Il défit aussi l’avocate de fournir «des preuves de son travail». «Elle n’a été présente que 6 jours devant les deux tribunaux et elle a déjà touché 6000 euros devant le conseil de prud’hommes et de 30 000 euros devant la cour d’appel», poursuit Ahmed Katim.

«Elle n’a pas le droit de faire signer aux gens des conventions après le jugement. Les gens ayant résisté, au nombre de 23 personnes, ont déposé plainte contre l’avocate. J’en fais partie parce que les gens me connaissent que moi.»

Ahmed Katim, président de l’ACMF

Une affaire qui vient écorner l’image émouvante immortalisée par les caméras et photographes, lors de la victoire historique des cheminots marocains contre la SNCF, jugée coupable de discriminations. 

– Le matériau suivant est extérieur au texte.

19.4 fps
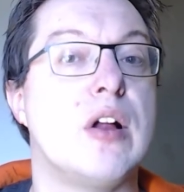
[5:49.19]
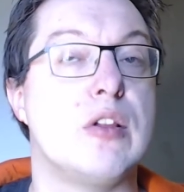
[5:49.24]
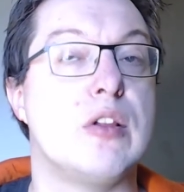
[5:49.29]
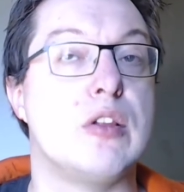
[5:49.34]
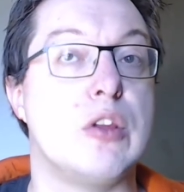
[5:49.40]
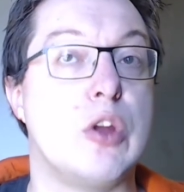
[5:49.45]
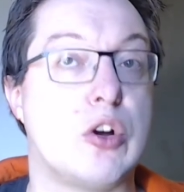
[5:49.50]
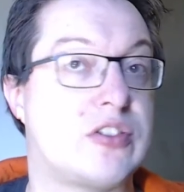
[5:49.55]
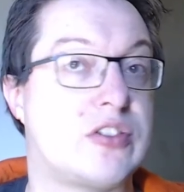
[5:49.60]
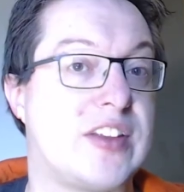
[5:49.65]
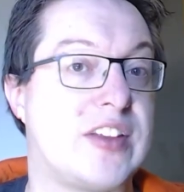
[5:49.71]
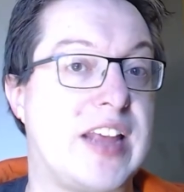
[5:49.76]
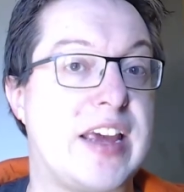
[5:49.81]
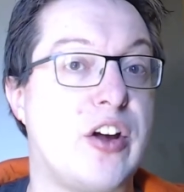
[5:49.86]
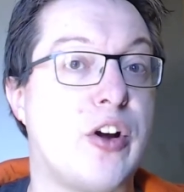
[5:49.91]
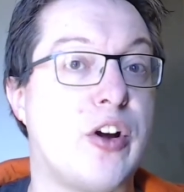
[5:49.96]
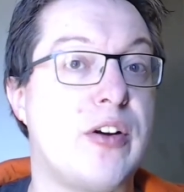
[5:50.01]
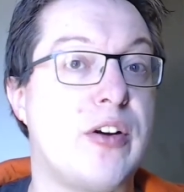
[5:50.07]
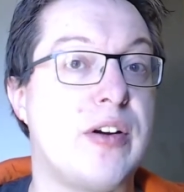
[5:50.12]
looks
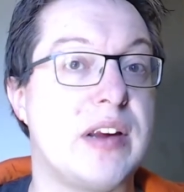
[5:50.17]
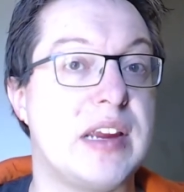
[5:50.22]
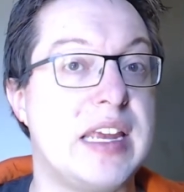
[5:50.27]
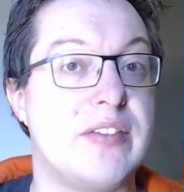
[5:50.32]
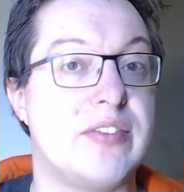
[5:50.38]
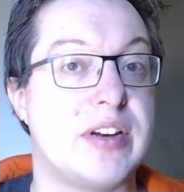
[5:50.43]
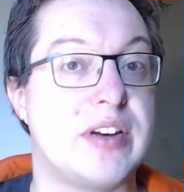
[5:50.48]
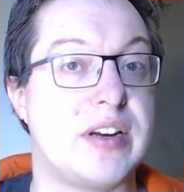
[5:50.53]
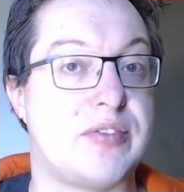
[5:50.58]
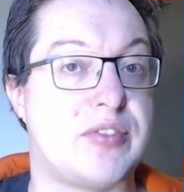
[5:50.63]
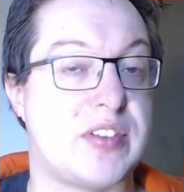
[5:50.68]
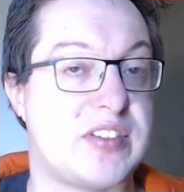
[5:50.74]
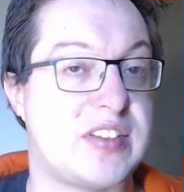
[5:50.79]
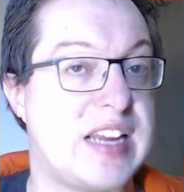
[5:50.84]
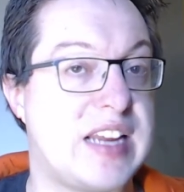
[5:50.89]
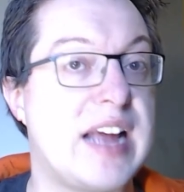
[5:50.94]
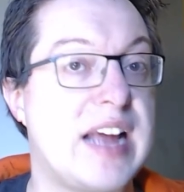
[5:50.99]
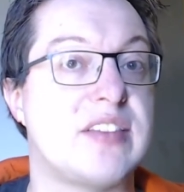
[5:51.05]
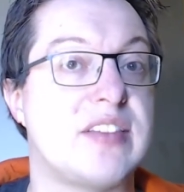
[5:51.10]
like her, even if the
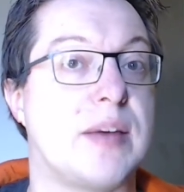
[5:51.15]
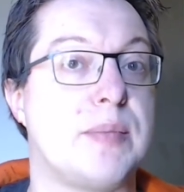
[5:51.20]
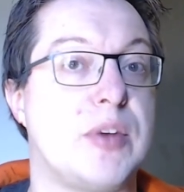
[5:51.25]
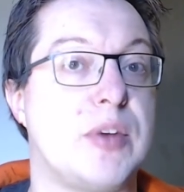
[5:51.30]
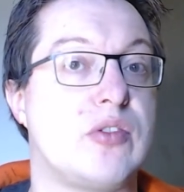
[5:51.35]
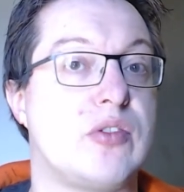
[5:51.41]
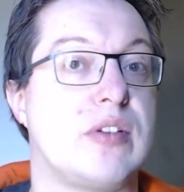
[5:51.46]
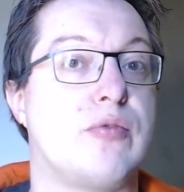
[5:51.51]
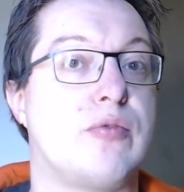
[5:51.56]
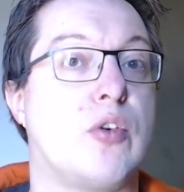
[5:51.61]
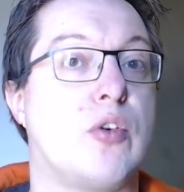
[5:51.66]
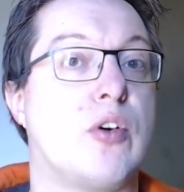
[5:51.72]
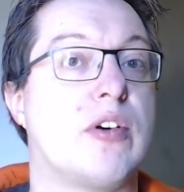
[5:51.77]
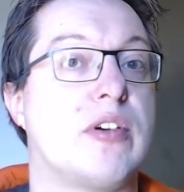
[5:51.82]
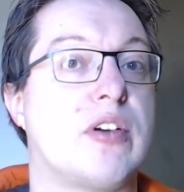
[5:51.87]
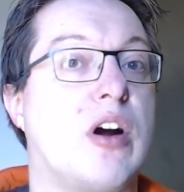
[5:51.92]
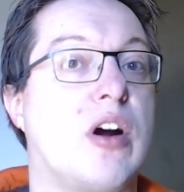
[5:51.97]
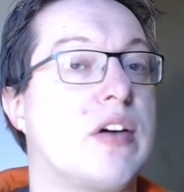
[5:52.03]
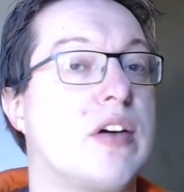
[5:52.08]
stats I'm using
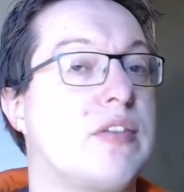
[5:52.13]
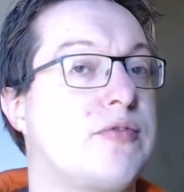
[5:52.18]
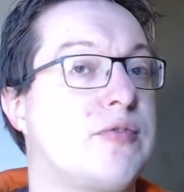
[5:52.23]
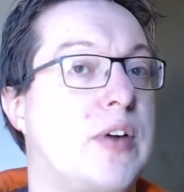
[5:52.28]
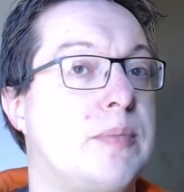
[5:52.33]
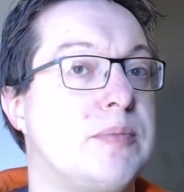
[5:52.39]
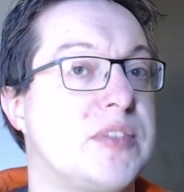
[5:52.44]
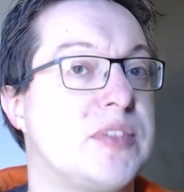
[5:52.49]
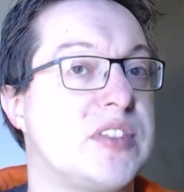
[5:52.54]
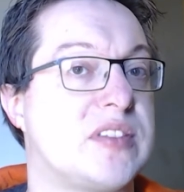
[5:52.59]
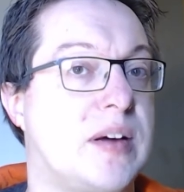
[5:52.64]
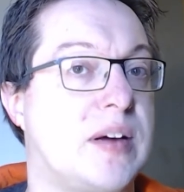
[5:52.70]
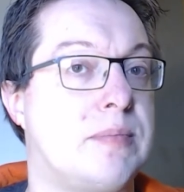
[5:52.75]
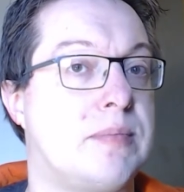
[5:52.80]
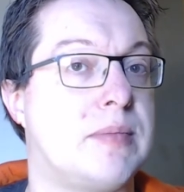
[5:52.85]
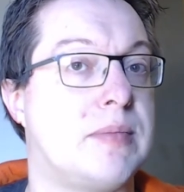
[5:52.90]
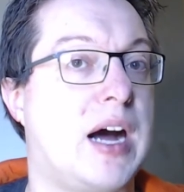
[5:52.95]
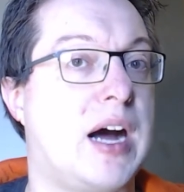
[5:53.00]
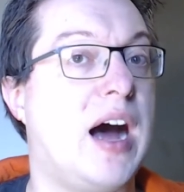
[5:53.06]
for it are from
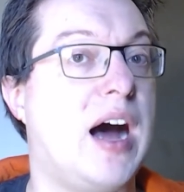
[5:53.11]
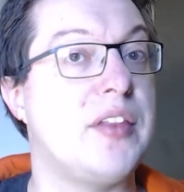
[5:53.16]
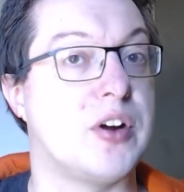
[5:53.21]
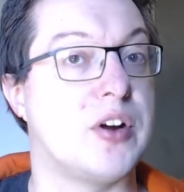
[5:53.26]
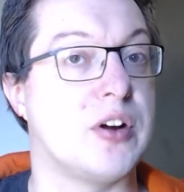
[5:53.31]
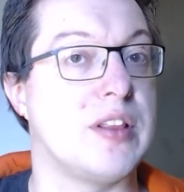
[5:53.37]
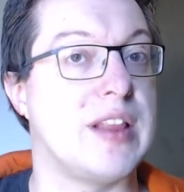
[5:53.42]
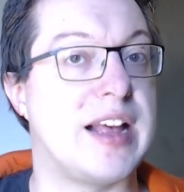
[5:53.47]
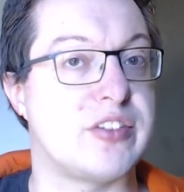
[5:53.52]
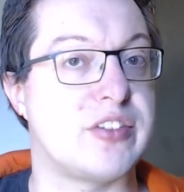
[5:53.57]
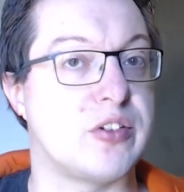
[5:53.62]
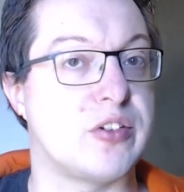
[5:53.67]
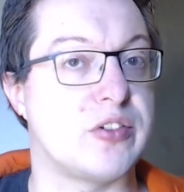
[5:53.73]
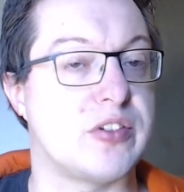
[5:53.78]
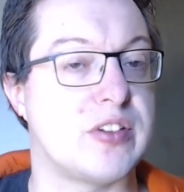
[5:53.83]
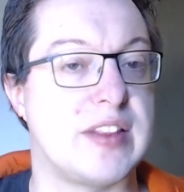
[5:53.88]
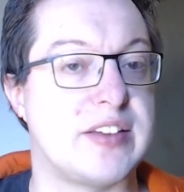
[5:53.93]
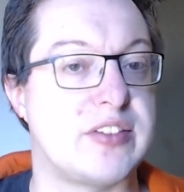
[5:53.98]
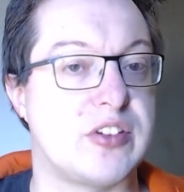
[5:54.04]
some other lesser
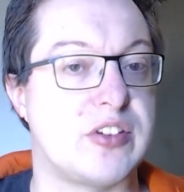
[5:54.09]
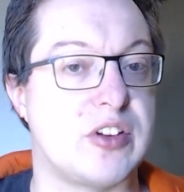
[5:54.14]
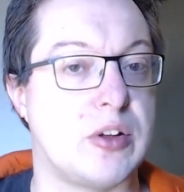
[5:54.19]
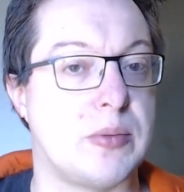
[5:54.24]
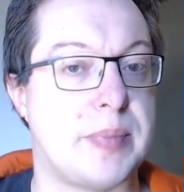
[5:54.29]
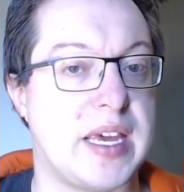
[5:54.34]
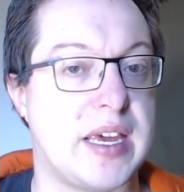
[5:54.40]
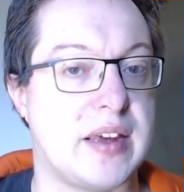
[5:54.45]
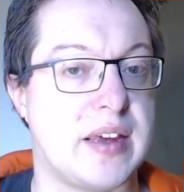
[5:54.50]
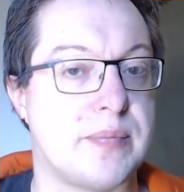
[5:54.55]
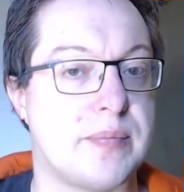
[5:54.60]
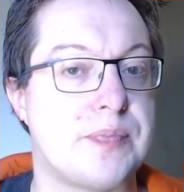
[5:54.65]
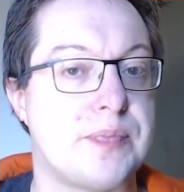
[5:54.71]
celestial being.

La version d'Abdelkader Bendali

Yabiladi a tenté de joindre Abdelkader Bendali, en vain. Ce dernier a cependant confié à l’AFP qu’il a organisé ce dossier depuis des années et a «reconstitué la carrière de chacun». Selon lui, «chaque cheminot s’était engagé à verser 15% d’honoraires de résultats», qu’il était chargé de «répartir au prorata entre les différents intervenants - avocats, professeurs, actuaires». L’occasion pour lui de déclarer aussi que «Mme de Lesquen n’est pas l’auteur d’une seule phrase» des écritures présentées à la cour d’appel. «Cette dame a fait de la figuration et elle s’empare d’un chèque de neuf millions d’euros», a-t-il asséné.